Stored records
= = = =

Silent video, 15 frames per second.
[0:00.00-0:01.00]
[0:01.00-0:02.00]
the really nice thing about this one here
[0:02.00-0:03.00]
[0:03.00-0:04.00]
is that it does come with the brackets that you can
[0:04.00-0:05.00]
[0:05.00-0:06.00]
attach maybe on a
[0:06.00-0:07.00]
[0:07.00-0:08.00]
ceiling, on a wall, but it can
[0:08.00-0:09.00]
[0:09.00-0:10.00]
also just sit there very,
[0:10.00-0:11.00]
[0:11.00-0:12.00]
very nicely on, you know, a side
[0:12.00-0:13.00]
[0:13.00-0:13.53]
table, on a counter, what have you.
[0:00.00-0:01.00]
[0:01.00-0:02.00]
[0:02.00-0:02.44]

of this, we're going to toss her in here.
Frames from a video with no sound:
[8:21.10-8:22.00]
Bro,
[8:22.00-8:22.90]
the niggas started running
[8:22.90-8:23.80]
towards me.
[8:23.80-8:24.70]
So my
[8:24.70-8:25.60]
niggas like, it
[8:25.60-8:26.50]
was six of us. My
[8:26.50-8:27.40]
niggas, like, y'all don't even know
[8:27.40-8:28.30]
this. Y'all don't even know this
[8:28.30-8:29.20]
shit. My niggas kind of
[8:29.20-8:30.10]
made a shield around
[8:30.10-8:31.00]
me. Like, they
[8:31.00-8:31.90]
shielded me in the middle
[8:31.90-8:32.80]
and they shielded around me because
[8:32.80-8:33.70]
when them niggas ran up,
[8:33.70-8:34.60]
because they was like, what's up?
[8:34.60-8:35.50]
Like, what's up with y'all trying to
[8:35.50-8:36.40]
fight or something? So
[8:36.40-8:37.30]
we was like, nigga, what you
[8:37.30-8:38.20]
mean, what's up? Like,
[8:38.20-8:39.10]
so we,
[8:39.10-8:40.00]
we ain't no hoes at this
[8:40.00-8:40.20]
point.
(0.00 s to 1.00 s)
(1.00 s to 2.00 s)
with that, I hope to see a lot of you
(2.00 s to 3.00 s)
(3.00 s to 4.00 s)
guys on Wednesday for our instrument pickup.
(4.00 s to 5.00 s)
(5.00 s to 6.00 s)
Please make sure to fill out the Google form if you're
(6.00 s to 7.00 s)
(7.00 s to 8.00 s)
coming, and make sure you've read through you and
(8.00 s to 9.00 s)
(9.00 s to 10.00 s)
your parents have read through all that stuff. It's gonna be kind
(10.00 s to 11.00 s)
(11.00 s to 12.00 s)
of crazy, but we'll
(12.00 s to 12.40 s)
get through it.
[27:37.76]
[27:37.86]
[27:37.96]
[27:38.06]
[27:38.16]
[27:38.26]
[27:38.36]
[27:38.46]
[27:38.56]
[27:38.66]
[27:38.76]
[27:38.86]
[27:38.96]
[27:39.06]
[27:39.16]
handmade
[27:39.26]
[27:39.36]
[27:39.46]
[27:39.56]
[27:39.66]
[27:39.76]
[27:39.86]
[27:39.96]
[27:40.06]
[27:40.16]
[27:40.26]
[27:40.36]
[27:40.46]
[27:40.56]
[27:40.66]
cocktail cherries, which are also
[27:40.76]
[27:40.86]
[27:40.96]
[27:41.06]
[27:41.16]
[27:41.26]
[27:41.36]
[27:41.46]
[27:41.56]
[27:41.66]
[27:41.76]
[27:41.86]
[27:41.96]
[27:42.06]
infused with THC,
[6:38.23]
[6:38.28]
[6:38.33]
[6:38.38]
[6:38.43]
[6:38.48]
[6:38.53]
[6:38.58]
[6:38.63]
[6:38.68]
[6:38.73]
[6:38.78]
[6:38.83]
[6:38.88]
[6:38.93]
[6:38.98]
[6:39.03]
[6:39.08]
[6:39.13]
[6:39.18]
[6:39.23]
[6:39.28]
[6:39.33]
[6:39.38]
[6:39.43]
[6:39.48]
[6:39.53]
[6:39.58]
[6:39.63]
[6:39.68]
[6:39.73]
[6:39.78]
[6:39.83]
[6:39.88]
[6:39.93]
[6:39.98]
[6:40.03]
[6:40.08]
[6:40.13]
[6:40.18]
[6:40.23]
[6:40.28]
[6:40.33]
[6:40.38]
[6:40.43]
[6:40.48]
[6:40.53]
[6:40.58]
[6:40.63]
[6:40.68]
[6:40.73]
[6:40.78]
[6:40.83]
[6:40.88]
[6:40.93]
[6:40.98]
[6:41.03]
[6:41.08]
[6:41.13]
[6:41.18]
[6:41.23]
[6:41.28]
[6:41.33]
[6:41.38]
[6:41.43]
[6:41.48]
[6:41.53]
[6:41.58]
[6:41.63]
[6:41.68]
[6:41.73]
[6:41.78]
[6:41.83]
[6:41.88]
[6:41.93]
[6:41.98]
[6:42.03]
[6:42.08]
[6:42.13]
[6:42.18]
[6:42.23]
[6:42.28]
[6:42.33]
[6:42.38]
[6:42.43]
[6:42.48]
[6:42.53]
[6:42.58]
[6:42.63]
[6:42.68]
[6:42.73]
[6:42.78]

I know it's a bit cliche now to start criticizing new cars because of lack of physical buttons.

= = = =

ABOUT THIS EXERCISE: All the entries are to be reproduced verbatim.

RESPONSE BOX:
Silent video, 15 frames per second.
[0:00.00-0:01.00]
[0:01.00-0:02.00]
the really nice thing about this one here
[0:02.00-0:03.00]
[0:03.00-0:04.00]
is that it does come with the brackets that you can
[0:04.00-0:05.00]
[0:05.00-0:06.00]
attach maybe on a
[0:06.00-0:07.00]
[0:07.00-0:08.00]
ceiling, on a wall, but it can
[0:08.00-0:09.00]
[0:09.00-0:10.00]
also just sit there very,
[0:10.00-0:11.00]
[0:11.00-0:12.00]
very nicely on, you know, a side
[0:12.00-0:13.00]
[0:13.00-0:13.53]
table, on a counter, what have you.
[0:00.00-0:01.00]
[0:01.00-0:02.00]
[0:02.00-0:02.44]

of this, we're going to toss her in here.
Frames from a video with no sound:
[8:21.10-8:22.00]
Bro,
[8:22.00-8:22.90]
the niggas started running
[8:22.90-8:23.80]
towards me.
[8:23.80-8:24.70]
So my
[8:24.70-8:25.60]
niggas like, it
[8:25.60-8:26.50]
was six of us. My
[8:26.50-8:27.40]
niggas, like, y'all don't even know
[8:27.40-8:28.30]
this. Y'all don't even know this
[8:28.30-8:29.20]
shit. My niggas kind of
[8:29.20-8:30.10]
made a shield around
[8:30.10-8:31.00]
me. Like, they
[8:31.00-8:31.90]
shielded me in the middle
[8:31.90-8:32.80]
and they shielded around me because
[8:32.80-8:33.70]
when them niggas ran up,
[8:33.70-8:34.60]
because they was like, what's up?
[8:34.60-8:35.50]
Like, what's up with y'all trying to
[8:35.50-8:36.40]
fight or something? So
[8:36.40-8:37.30]
we was like, nigga, what you
[8:37.30-8:38.20]
mean, what's up? Like,
[8:38.20-8:39.10]
so we,
[8:39.10-8:40.00]
we ain't no hoes at this
[8:40.00-8:40.20]
point.
(0.00 s to 1.00 s)
(1.00 s to 2.00 s)
with that, I hope to see a lot of you
(2.00 s to 3.00 s)
(3.00 s to 4.00 s)
guys on Wednesday for our instrument pickup.
(4.00 s to 5.00 s)
(5.00 s to 6.00 s)
Please make sure to fill out the Google form if you're
(6.00 s to 7.00 s)
(7.00 s to 8.00 s)
coming, and make sure you've read through you and
(8.00 s to 9.00 s)
(9.00 s to 10.00 s)
your parents have read through all that stuff. It's gonna be kind
(10.00 s to 11.00 s)
(11.00 s to 12.00 s)
of crazy, but we'll
(12.00 s to 12.40 s)
get through it.
[27:37.76]
[27:37.86]
[27:37.96]
[27:38.06]
[27:38.16]
[27:38.26]
[27:38.36]
[27:38.46]
[27:38.56]
[27:38.66]
[27:38.76]
[27:38.86]
[27:38.96]
[27:39.06]
[27:39.16]
handmade
[27:39.26]
[27:39.36]
[27:39.46]
[27:39.56]
[27:39.66]
[27:39.76]
[27:39.86]
[27:39.96]
[27:40.06]
[27:40.16]
[27:40.26]
[27:40.36]
[27:40.46]
[27:40.56]
[27:40.66]
cocktail cherries, which are also
[27:40.76]
[27:40.86]
[27:40.96]
[27:41.06]
[27:41.16]
[27:41.26]
[27:41.36]
[27:41.46]
[27:41.56]
[27:41.66]
[27:41.76]
[27:41.86]
[27:41.96]
[27:42.06]
infused with THC,
[6:38.23]
[6:38.28]
[6:38.33]
[6:38.38]
[6:38.43]
[6:38.48]
[6:38.53]
[6:38.58]
[6:38.63]
[6:38.68]
[6:38.73]
[6:38.78]
[6:38.83]
[6:38.88]
[6:38.93]
[6:38.98]
[6:39.03]
[6:39.08]
[6:39.13]
[6:39.18]
[6:39.23]
[6:39.28]
[6:39.33]
[6:39.38]
[6:39.43]
[6:39.48]
[6:39.53]
[6:39.58]
[6:39.63]
[6:39.68]
[6:39.73]
[6:39.78]
[6:39.83]
[6:39.88]
[6:39.93]
[6:39.98]
[6:40.03]
[6:40.08]
[6:40.13]
[6:40.18]
[6:40.23]
[6:40.28]
[6:40.33]
[6:40.38]
[6:40.43]
[6:40.48]
[6:40.53]
[6:40.58]
[6:40.63]
[6:40.68]
[6:40.73]
[6:40.78]
[6:40.83]
[6:40.88]
[6:40.93]
[6:40.98]
[6:41.03]
[6:41.08]
[6:41.13]
[6:41.18]
[6:41.23]
[6:41.28]
[6:41.33]
[6:41.38]
[6:41.43]
[6:41.48]
[6:41.53]
[6:41.58]
[6:41.63]
[6:41.68]
[6:41.73]
[6:41.78]
[6:41.83]
[6:41.88]
[6:41.93]
[6:41.98]
[6:42.03]
[6:42.08]
[6:42.13]
[6:42.18]
[6:42.23]
[6:42.28]
[6:42.33]
[6:42.38]
[6:42.43]
[6:42.48]
[6:42.53]
[6:42.58]
[6:42.63]
[6:42.68]
[6:42.73]
[6:42.78]

I know it's a bit cliche now to start criticizing new cars because of lack of physical buttons.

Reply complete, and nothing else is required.